-- Opening Marker --
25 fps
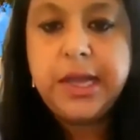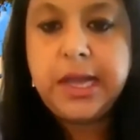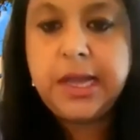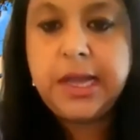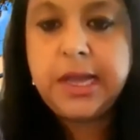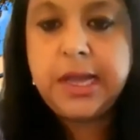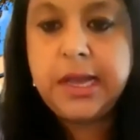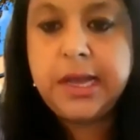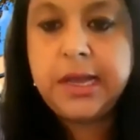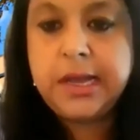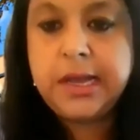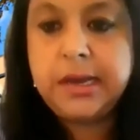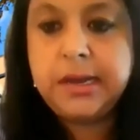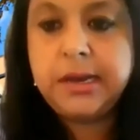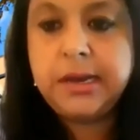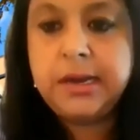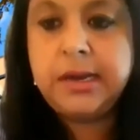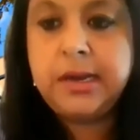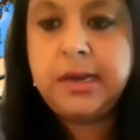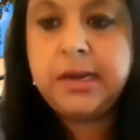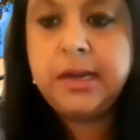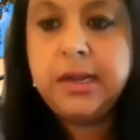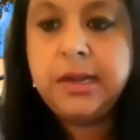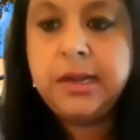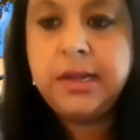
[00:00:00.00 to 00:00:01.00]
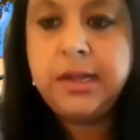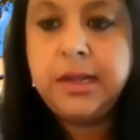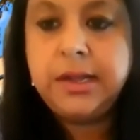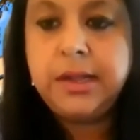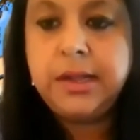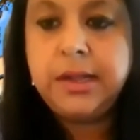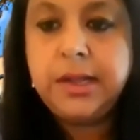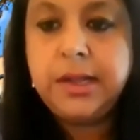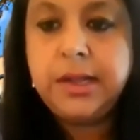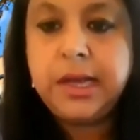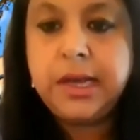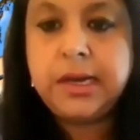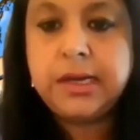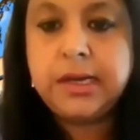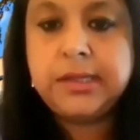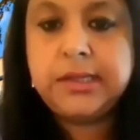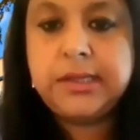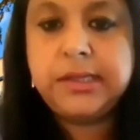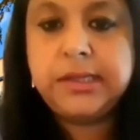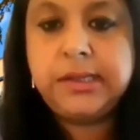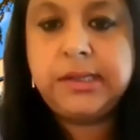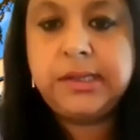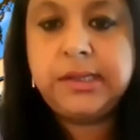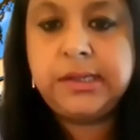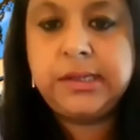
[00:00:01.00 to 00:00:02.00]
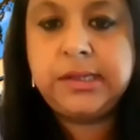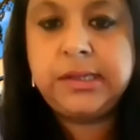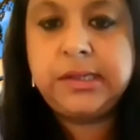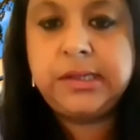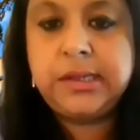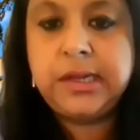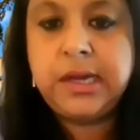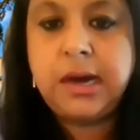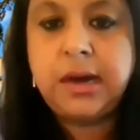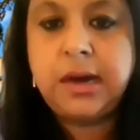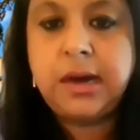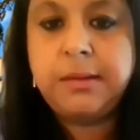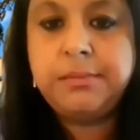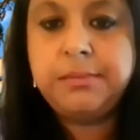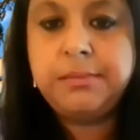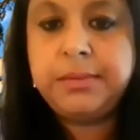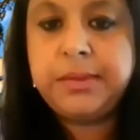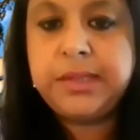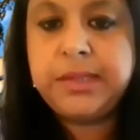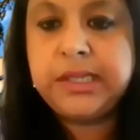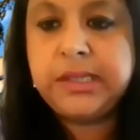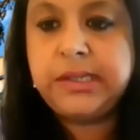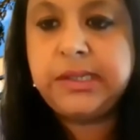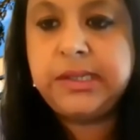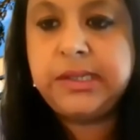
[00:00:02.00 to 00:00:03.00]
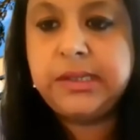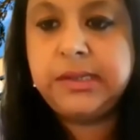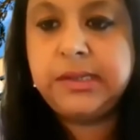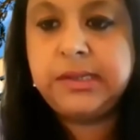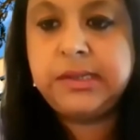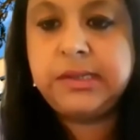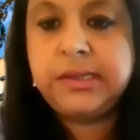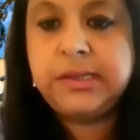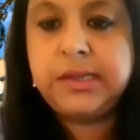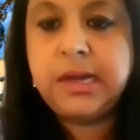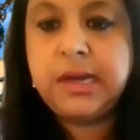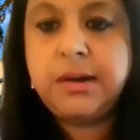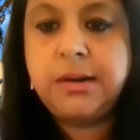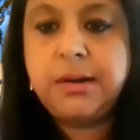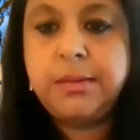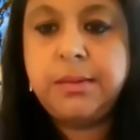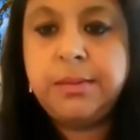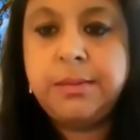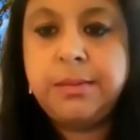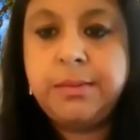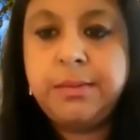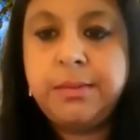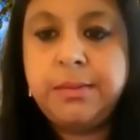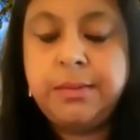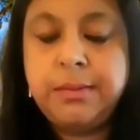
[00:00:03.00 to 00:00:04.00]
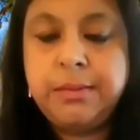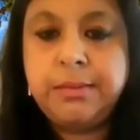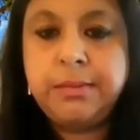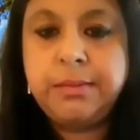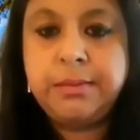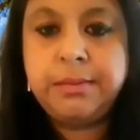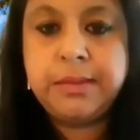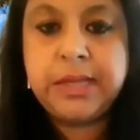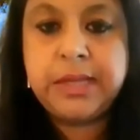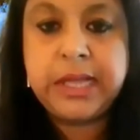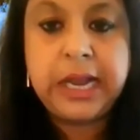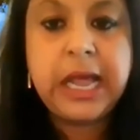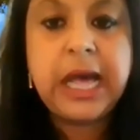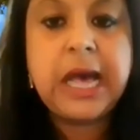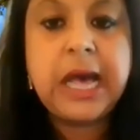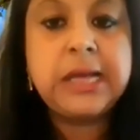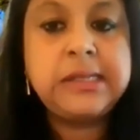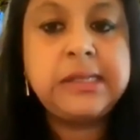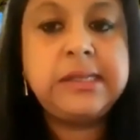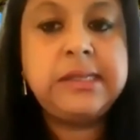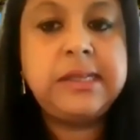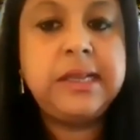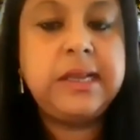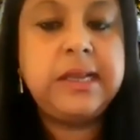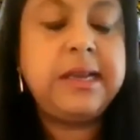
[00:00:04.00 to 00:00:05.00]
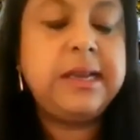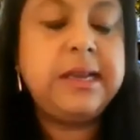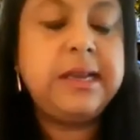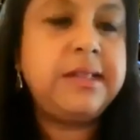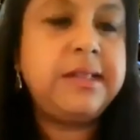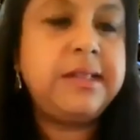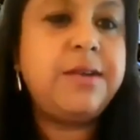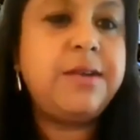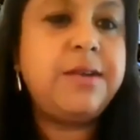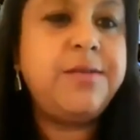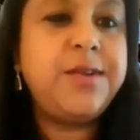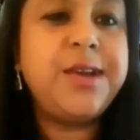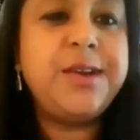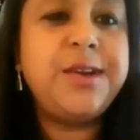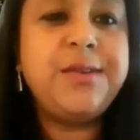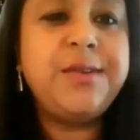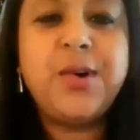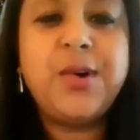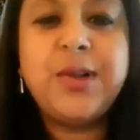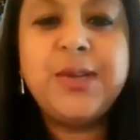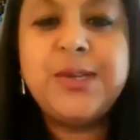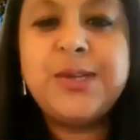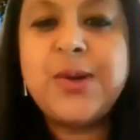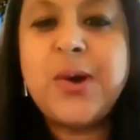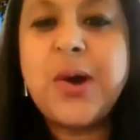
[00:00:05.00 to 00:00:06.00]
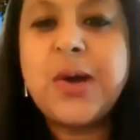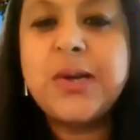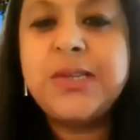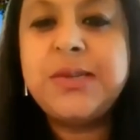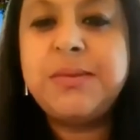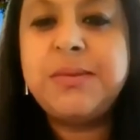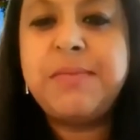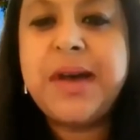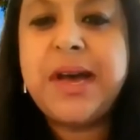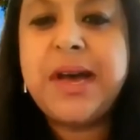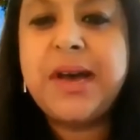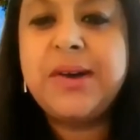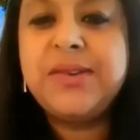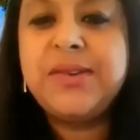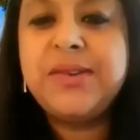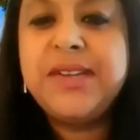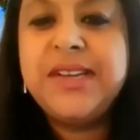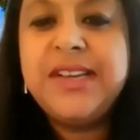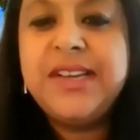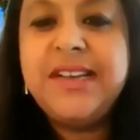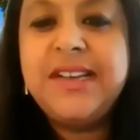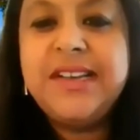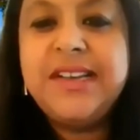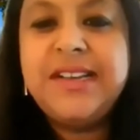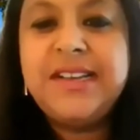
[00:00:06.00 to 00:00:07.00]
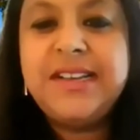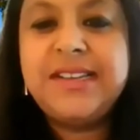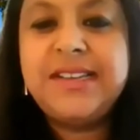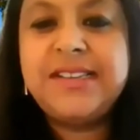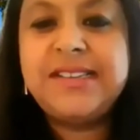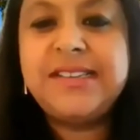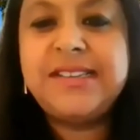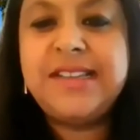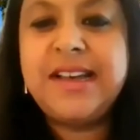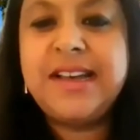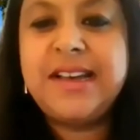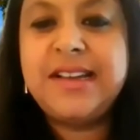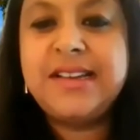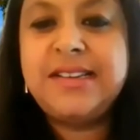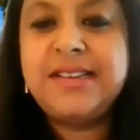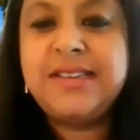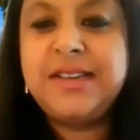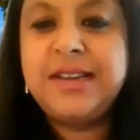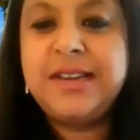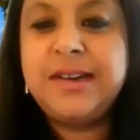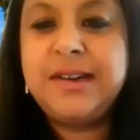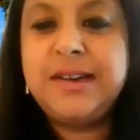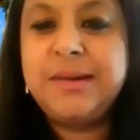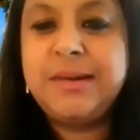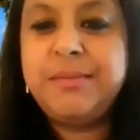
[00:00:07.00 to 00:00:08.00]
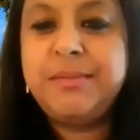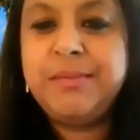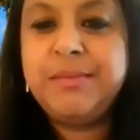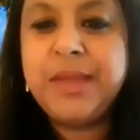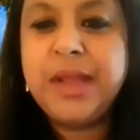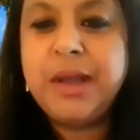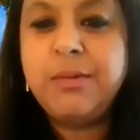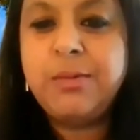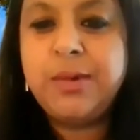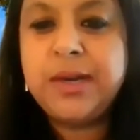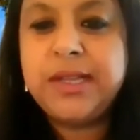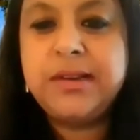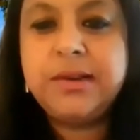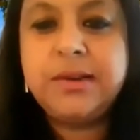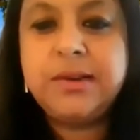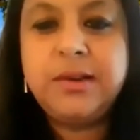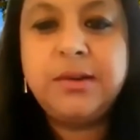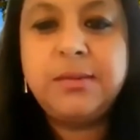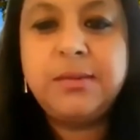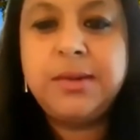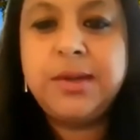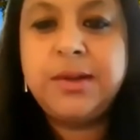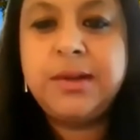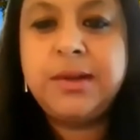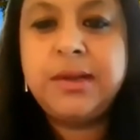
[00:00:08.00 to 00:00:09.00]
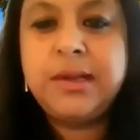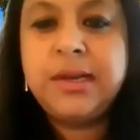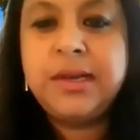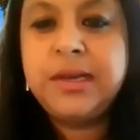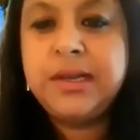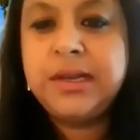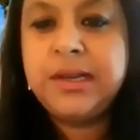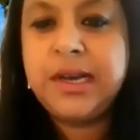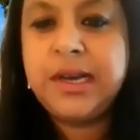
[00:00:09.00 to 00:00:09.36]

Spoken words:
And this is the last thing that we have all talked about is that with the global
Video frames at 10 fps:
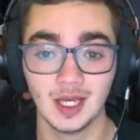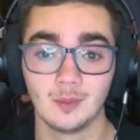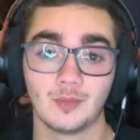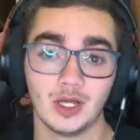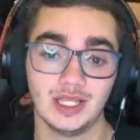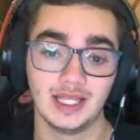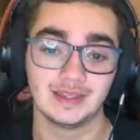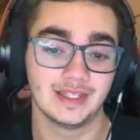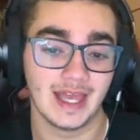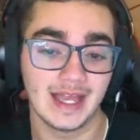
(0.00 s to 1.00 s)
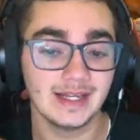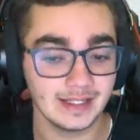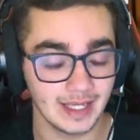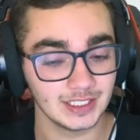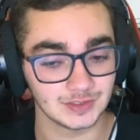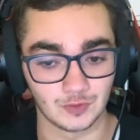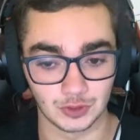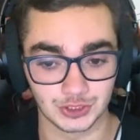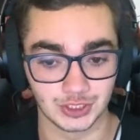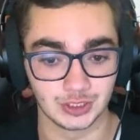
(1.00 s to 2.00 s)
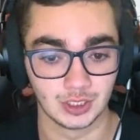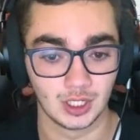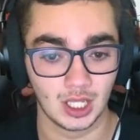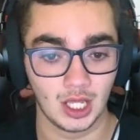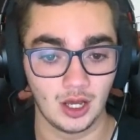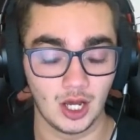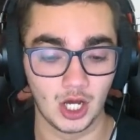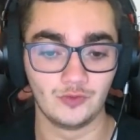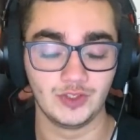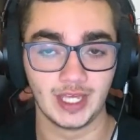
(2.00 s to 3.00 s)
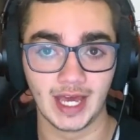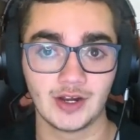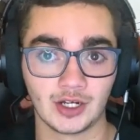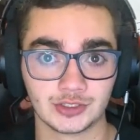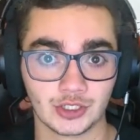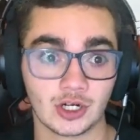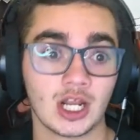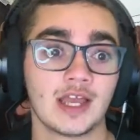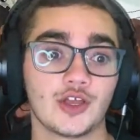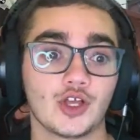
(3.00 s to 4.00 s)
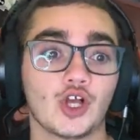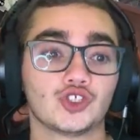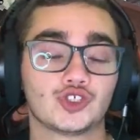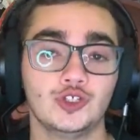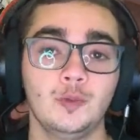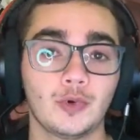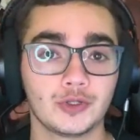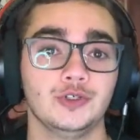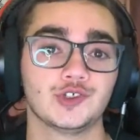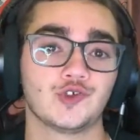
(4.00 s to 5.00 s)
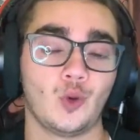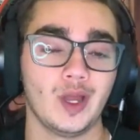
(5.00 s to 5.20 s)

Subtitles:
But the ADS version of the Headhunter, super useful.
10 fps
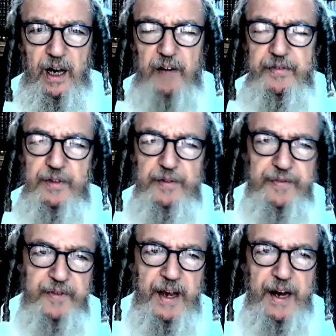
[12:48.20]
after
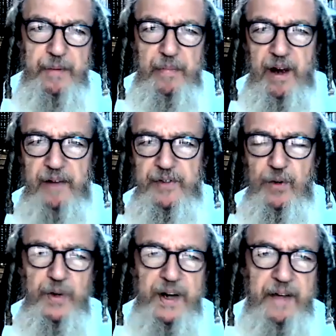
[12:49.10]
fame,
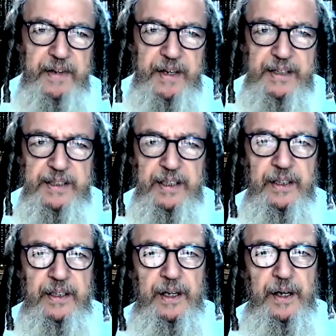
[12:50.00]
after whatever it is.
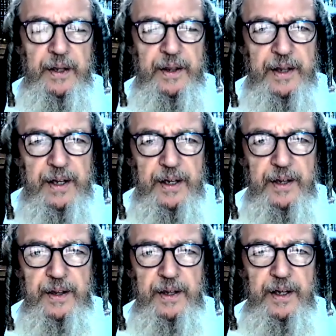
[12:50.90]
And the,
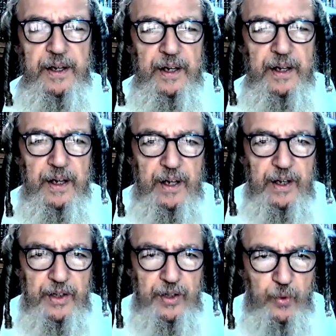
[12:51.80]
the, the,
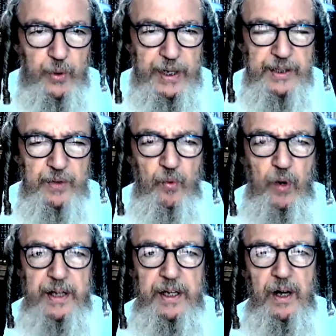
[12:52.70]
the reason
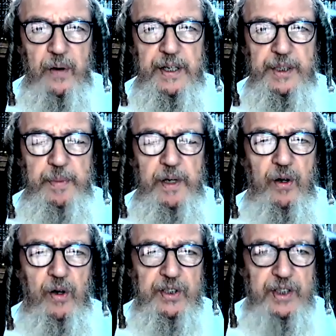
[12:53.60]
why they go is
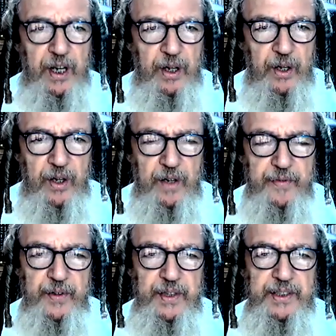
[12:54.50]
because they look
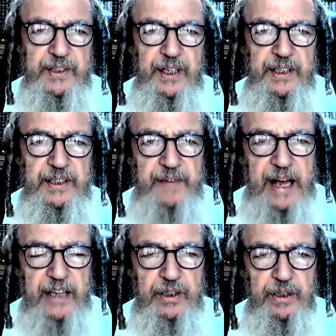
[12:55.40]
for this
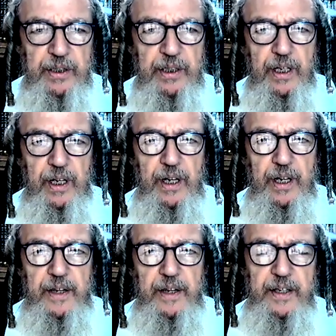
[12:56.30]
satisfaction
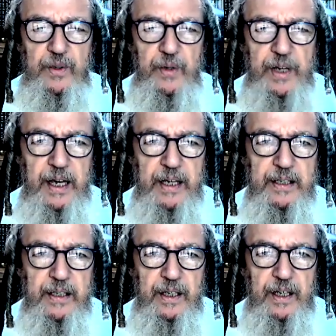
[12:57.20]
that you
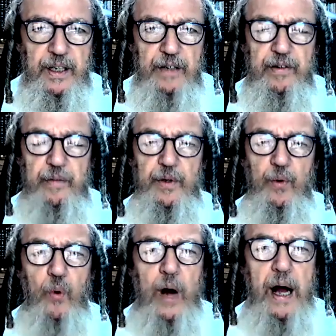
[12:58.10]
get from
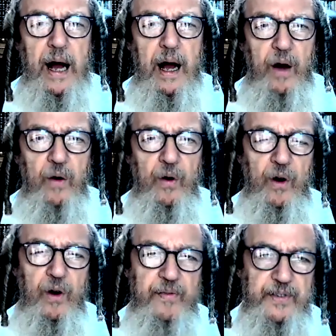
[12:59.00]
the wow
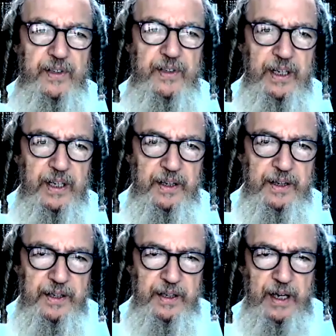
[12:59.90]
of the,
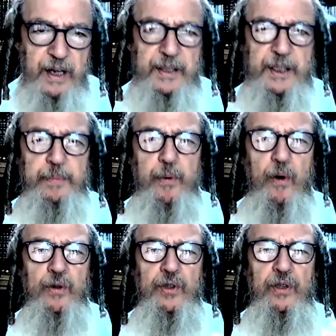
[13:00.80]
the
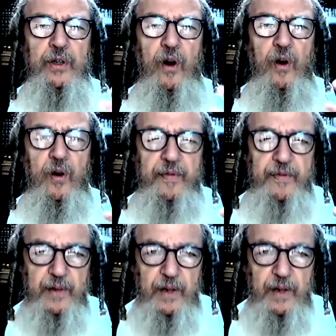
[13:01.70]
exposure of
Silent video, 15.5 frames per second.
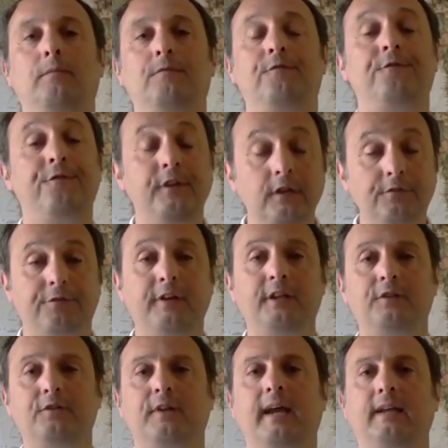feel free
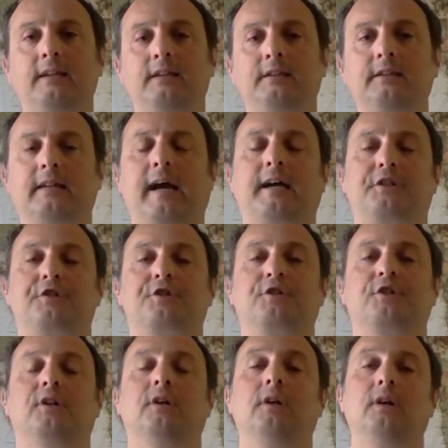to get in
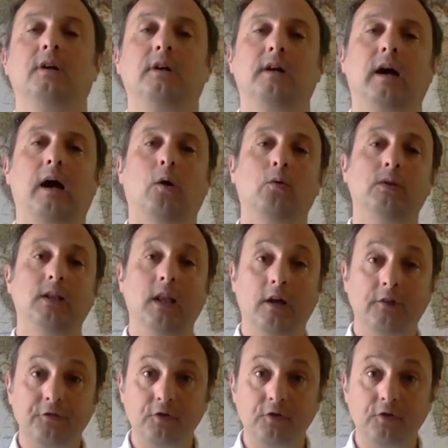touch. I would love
-- Closing Marker --
**WHAT YOU WILL DO:** Write out all the entries precisely as given, omitting each image.

**RESPONSE TO THIS EXERCISE:**
25 fps
[00:00:00.00 to 00:00:01.00]
[00:00:01.00 to 00:00:02.00]
[00:00:02.00 to 00:00:03.00]
[00:00:03.00 to 00:00:04.00]
[00:00:04.00 to 00:00:05.00]
[00:00:05.00 to 00:00:06.00]
[00:00:06.00 to 00:00:07.00]
[00:00:07.00 to 00:00:08.00]
[00:00:08.00 to 00:00:09.00]
[00:00:09.00 to 00:00:09.36]

Spoken words:
And this is the last thing that we have all talked about is that with the global
Video frames at 10 fps:
(0.00 s to 1.00 s)
(1.00 s to 2.00 s)
(2.00 s to 3.00 s)
(3.00 s to 4.00 s)
(4.00 s to 5.00 s)
(5.00 s to 5.20 s)

Subtitles:
But the ADS version of the Headhunter, super useful.
10 fps
[12:48.20]
after
[12:49.10]
fame,
[12:50.00]
after whatever it is.
[12:50.90]
And the,
[12:51.80]
the, the,
[12:52.70]
the reason
[12:53.60]
why they go is
[12:54.50]
because they look
[12:55.40]
for this
[12:56.30]
satisfaction
[12:57.20]
that you
[12:58.10]
get from
[12:59.00]
the wow
[12:59.90]
of the,
[13:00.80]
the
[13:01.70]
exposure of
Silent video, 15.5 frames per second.
feel free
to get in
touch. I would love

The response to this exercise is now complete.